Obviously I have been on a cooking craze. At the beginning of this week I determined to plan out the meals and try new things. And I did it! One whole week of planned meals and lots of food in the house and no "it's five o'clock and I have no idea what to make for dinner AGAIN" moments. Yay. :-)
Well this salad is fantastic. I found the original recipe here, and below is my rendition of it. They had a brilliant idea for how to boil eggs (put the eggs in BEFORE you put the water in----practically GENIOUS!). And this dressing is divine. So lovely. Makes way more than you'll need for the amount of salad, great leftover!


SALAD: Boil the eggs. Cook the bacon, then crumble/chop. Chop the mushrooms. Wash the spinach.
Assemble everything in large bowl. Serve with dressing (below).

6 eggs
1/3 lb of turkey bacon
1-2 pounds of spinach
sliced fresh mushrooms

DRESSING: Blend the following ingredients
1 chopped onion
2/3 cup white sugar
1 tsp salt
1 cup vegetable oil
1/3 cup apple cider vinegar
1/2 tsp black pepper
1 tsp celery seed
1 Tbsp mustard (preferably Dijon)

Saturday, September 25, 2010

Enchiladas

Made these tonight for dinner....yummy

Saute some onions, then add in a can of spaghetti sauce (24 oz). Add in some chili powder and oregano. Simmer for 30 minutes.

Take a pan (I used a 9x13 "), fill the bottom with half the sauce. Take flour tortillas, fill with refried beans (1/3 cup per torilla) and cheese. Roll, place in pan flap side down. fill up the pan in this manner (I used 6 tortillas total). Cover with the remaining sauce and 2 cups of cheese. Bake at 350 F for 25 minutes (or until hot through).

So good!!

Friday, September 24, 2010

Vegetarian Chili

This is one of my new faves. Especially if you have a lot of RANDOM vegetables in your fridge that are on the edge of going bad....(maybe you're not one of those people, but I sure am).

Ok, here's the basic recipe (although this one is really fun because I totally improvise it whenever I make it):

-beans (this last time I used the refried beans I made the day before)
-other types of beans (garbanzo, kidney, black, whatever you have/want)
-cooked corn
-tomatoes (this one is important)
-green/red bell pepper
-chopped onion
-chopped garlic
-zucchini/squash
-green onions

-chili powder
-cumin
-salt & pepper

Serve with fresh bread or tortillas. Top with cheese.

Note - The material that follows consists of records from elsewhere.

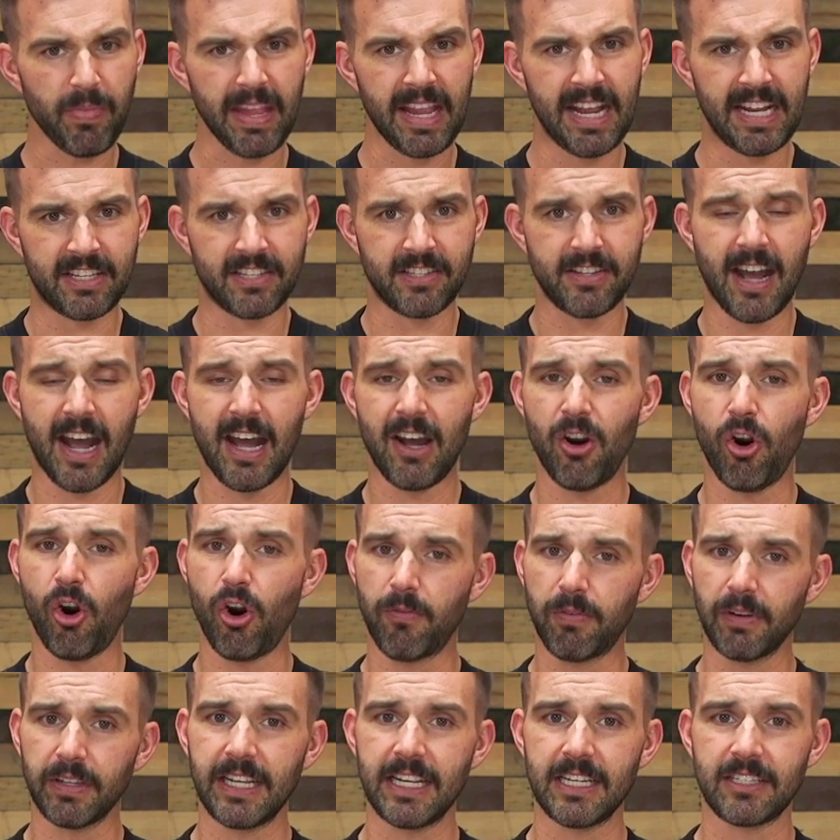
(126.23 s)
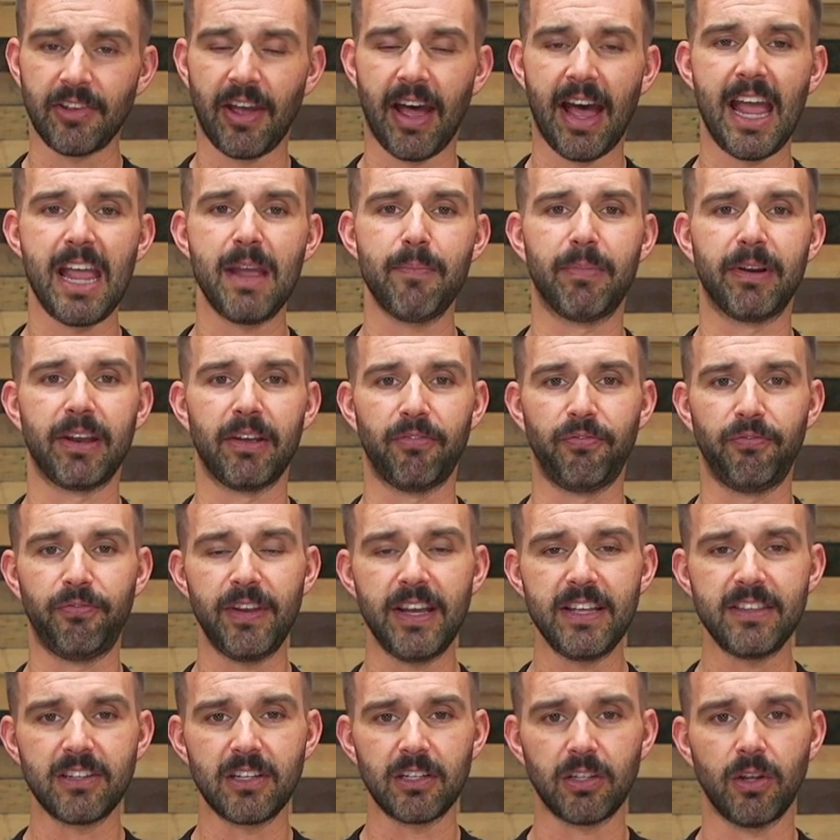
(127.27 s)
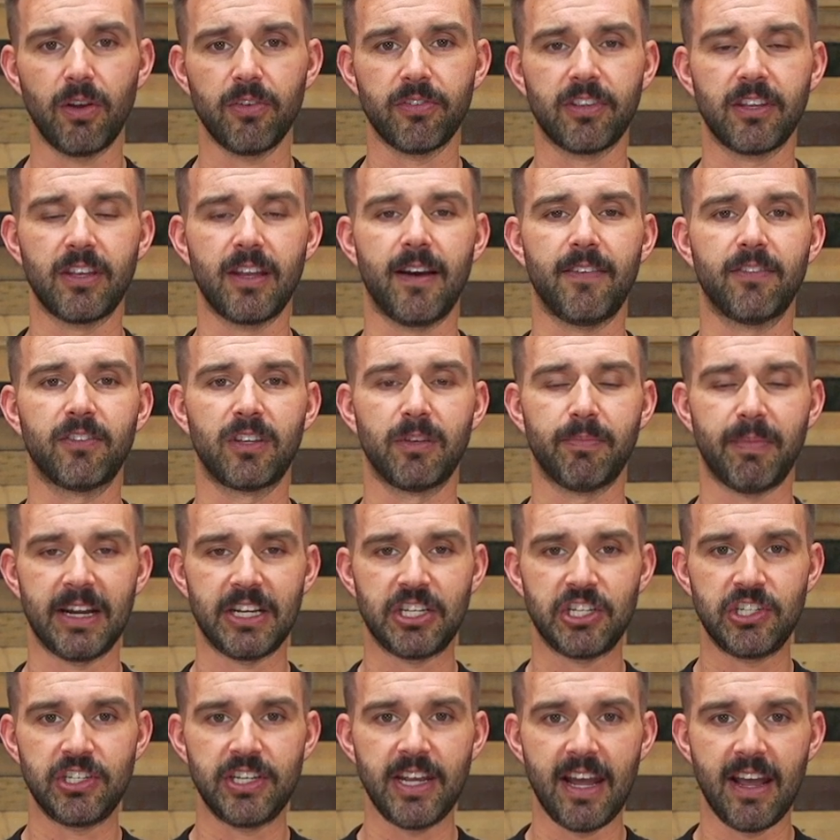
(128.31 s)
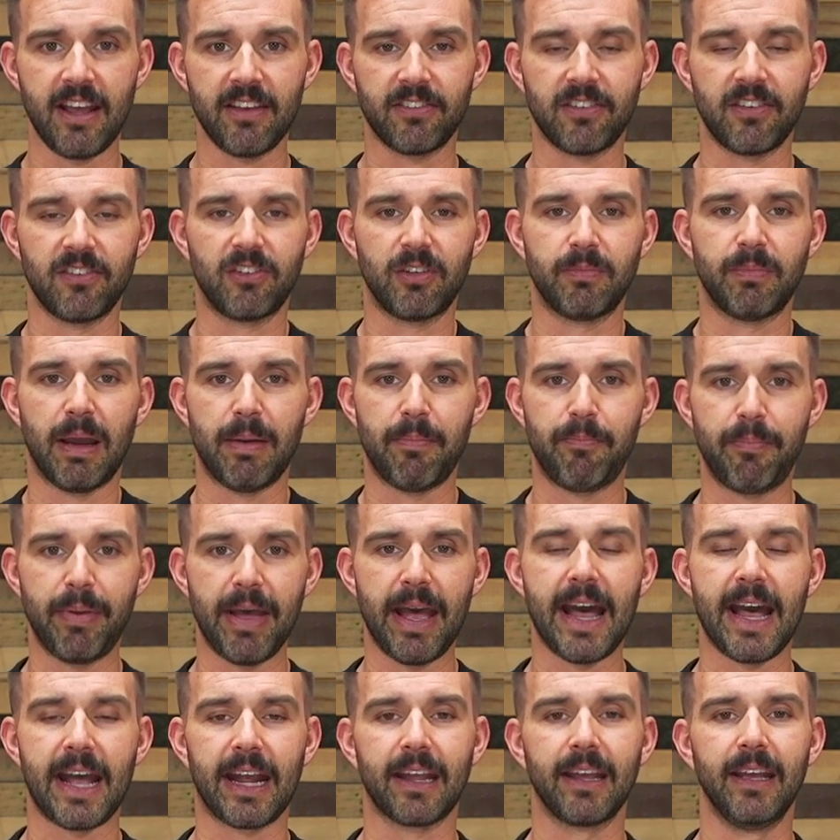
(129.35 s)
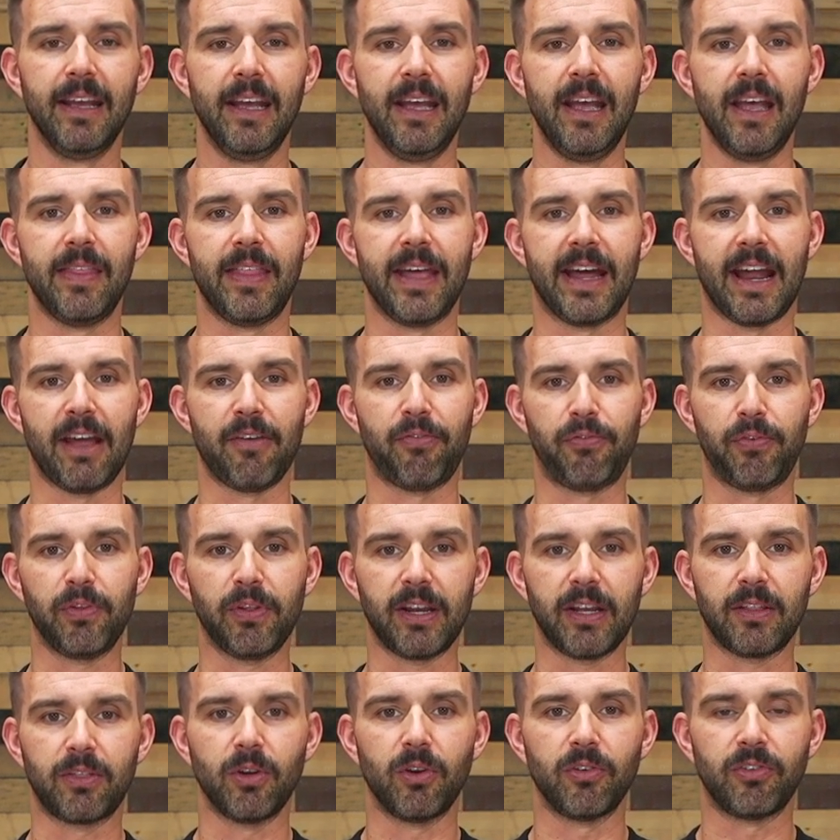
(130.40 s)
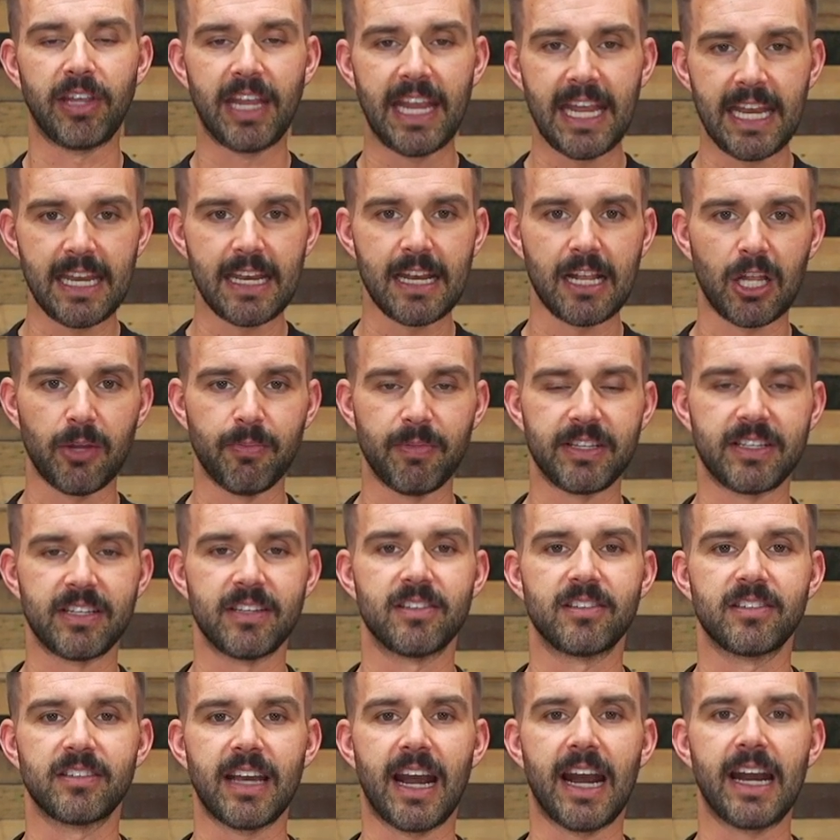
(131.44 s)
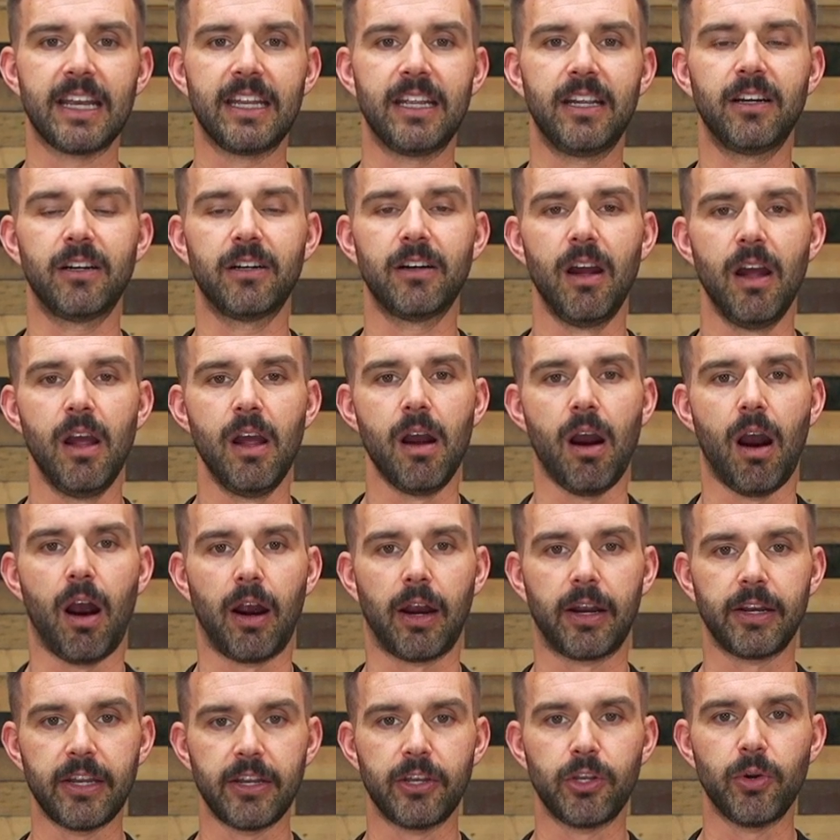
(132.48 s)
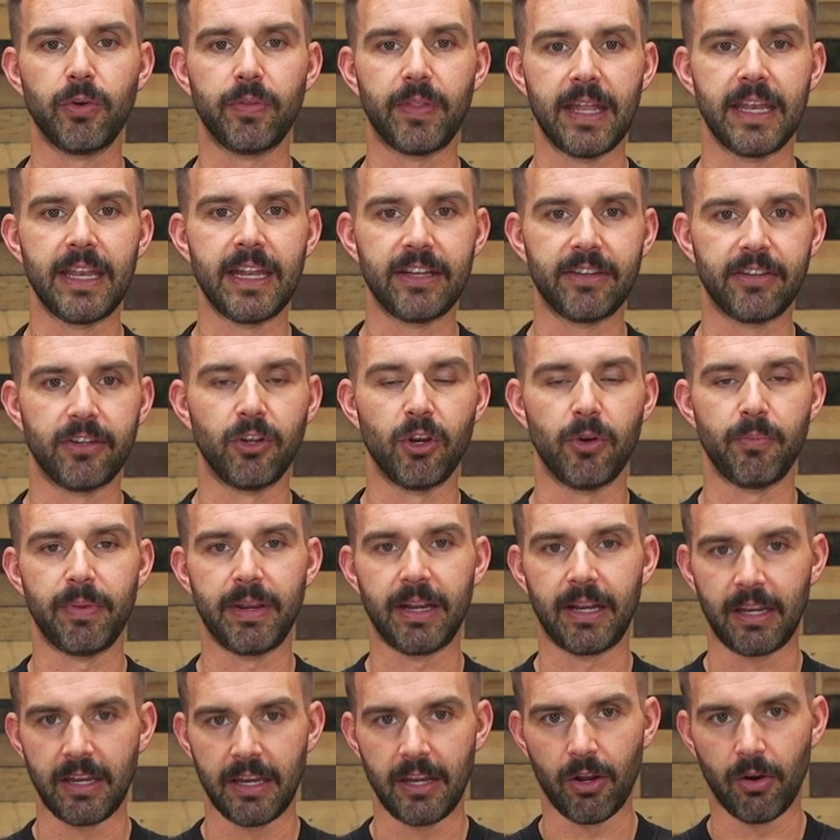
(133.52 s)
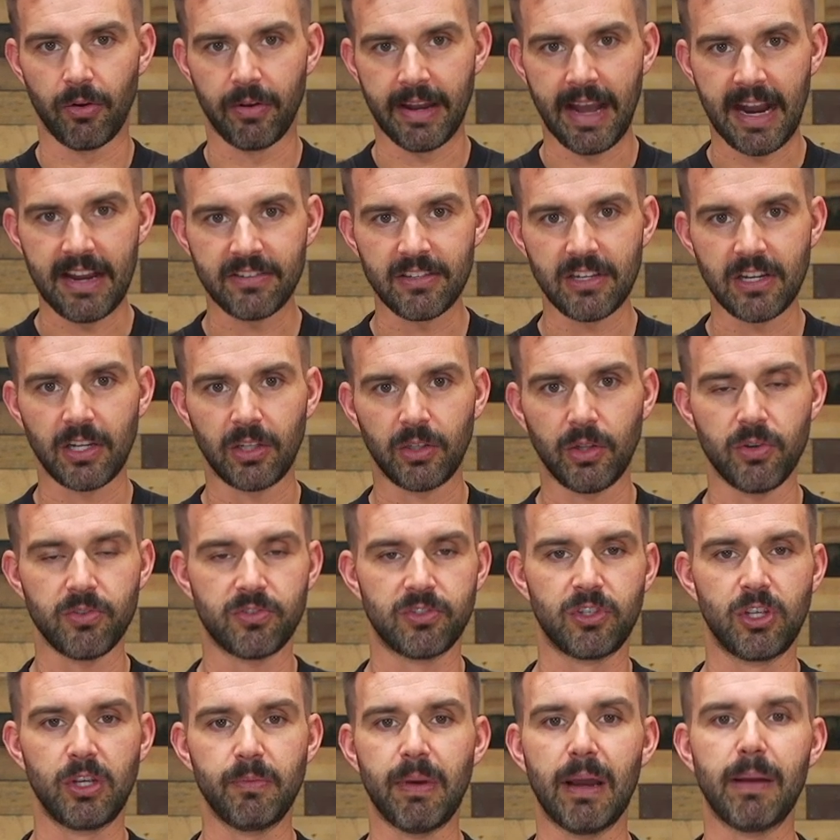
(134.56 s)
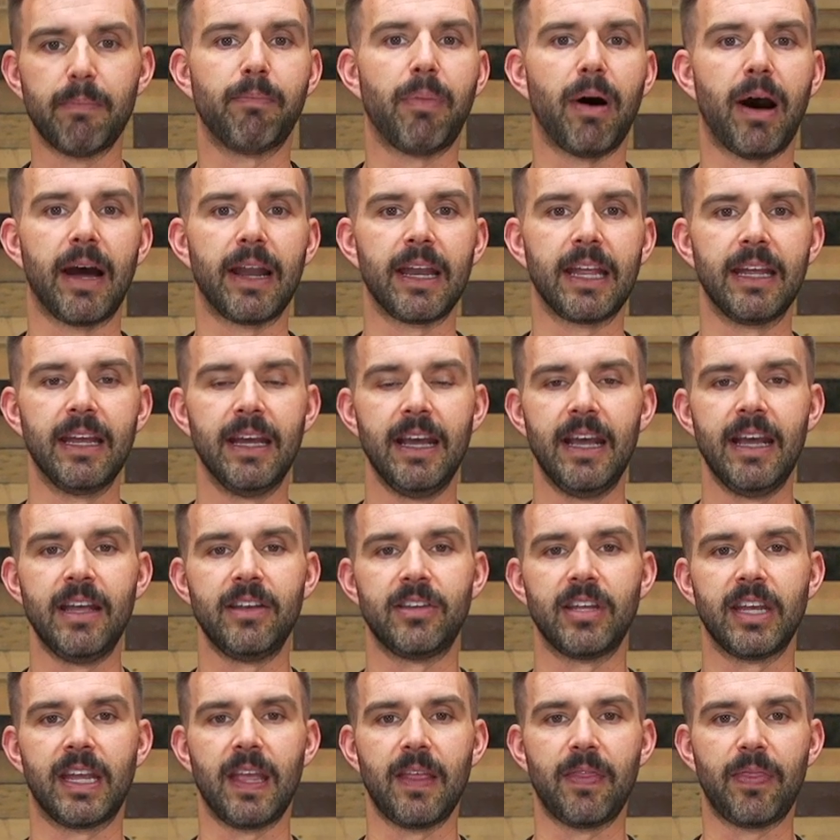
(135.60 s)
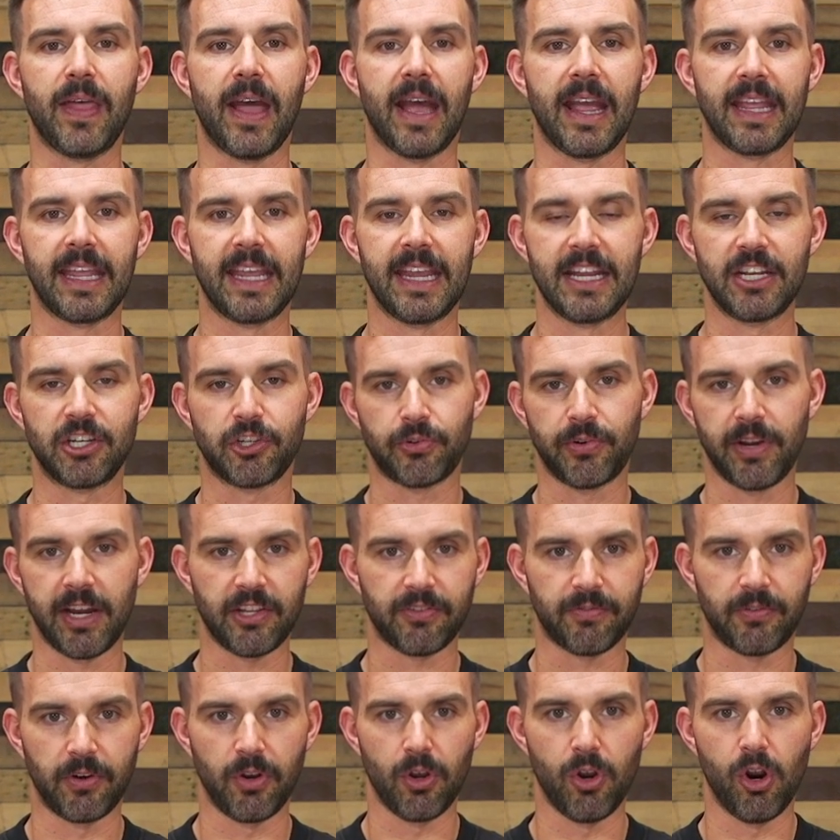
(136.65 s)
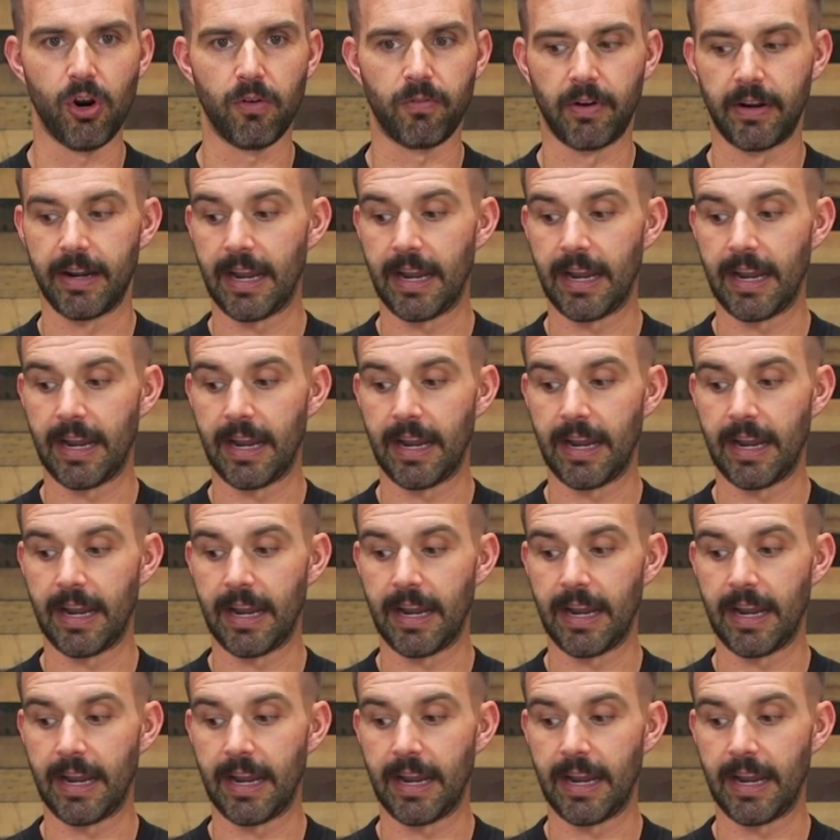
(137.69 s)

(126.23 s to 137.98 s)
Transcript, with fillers: It's not overly tight, but it fits close enough to my chest and to my back that I feel like those heating elements inside here are gonna do what they need to do and be, you know, nice and close to my body to get that heat transferred over.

Thursday, September 23, 2010

Refried Beans

Apologies for the delay in posts.... :-) I've been doing other things besides cooking it seems. But this week I pulled myself together and decided to plan out a full week of meals. Man does it ever feel good to have leftovers in the fridge and food on the shelves and not have to scrounge and wonder what to make for dinner....spaghetti again? Ah, c'est magnifique.

I shall begin with:

REFRIED BEANS
(from scratch)

These were actually surprisingly easy (when planned in advance). Last time I tried to make them, I didn't plan it ahead and it took FOREVER and was way way way more work. So, note to self (and to you, reader), plan this one ahead.

(Day Before): Soak pinto beans overnight (2.5 cups water to every 1 cup beans)
(Day of) : Simmer beans (in water from night before) for 2- 3 hours (yes, hours). Once soft, add in 1/2 cup of lard/hot bacon grease/butter (or a combo of the aforementioned). Add in salt if desired. Simmer for a while longer (until it seems adequately mixed) and most of the liquid is absorbed, then mash beans with a potato masher (or a fork/spoon if you don't have a masher). If it's still runny, let it sit for a while. Yay! Makes a LOT of beans.